* What the task requires:
All the data should be repeated exactly. Any image in it is left out.

Stored data
● ● ● ● ● ● ●
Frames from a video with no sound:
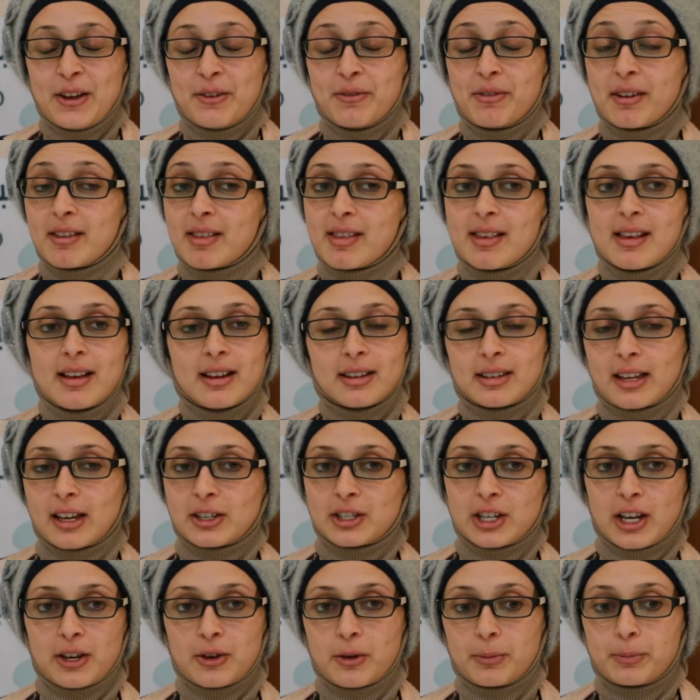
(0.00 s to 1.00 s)
في كثير
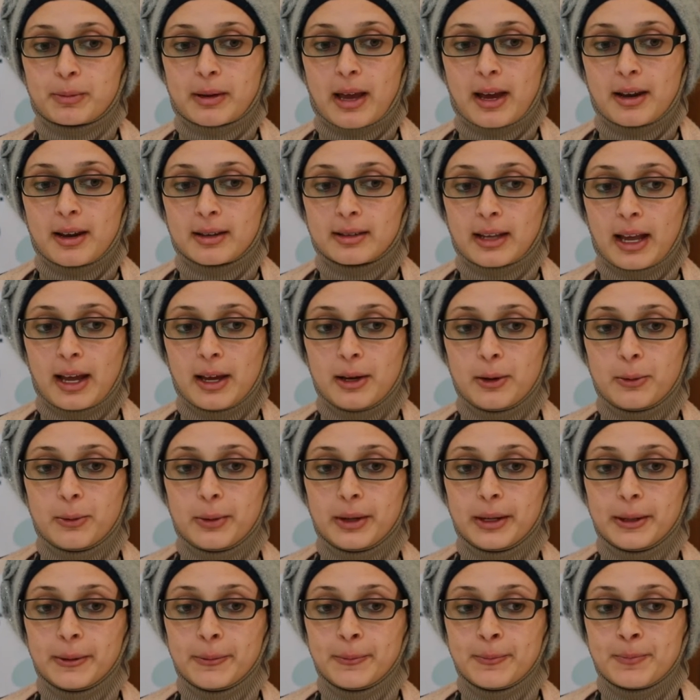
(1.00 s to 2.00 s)
تجارب كانت
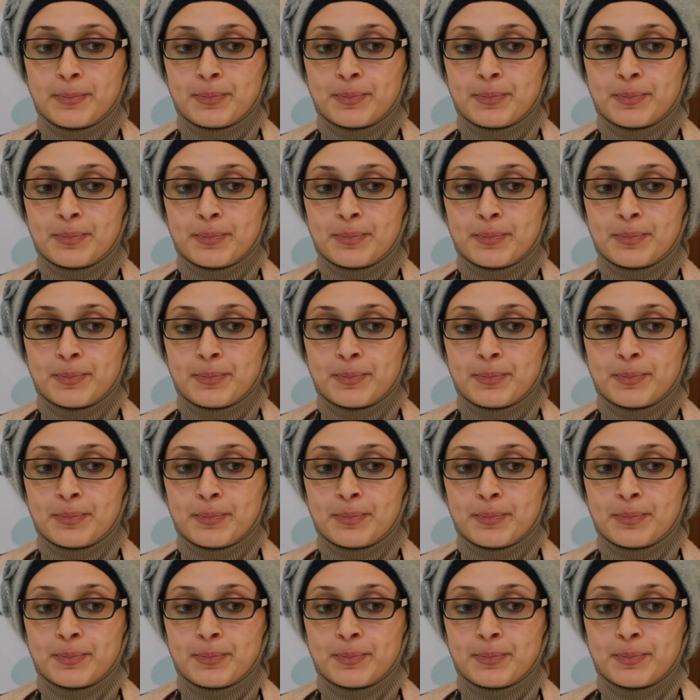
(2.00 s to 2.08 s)
حلوه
● ● ● ● ● ● ●
* Answer below:
Frames from a video with no sound:
(0.00 s to 1.00 s)
في كثير
(1.00 s to 2.00 s)
تجارب كانت
(2.00 s to 2.08 s)
حلوه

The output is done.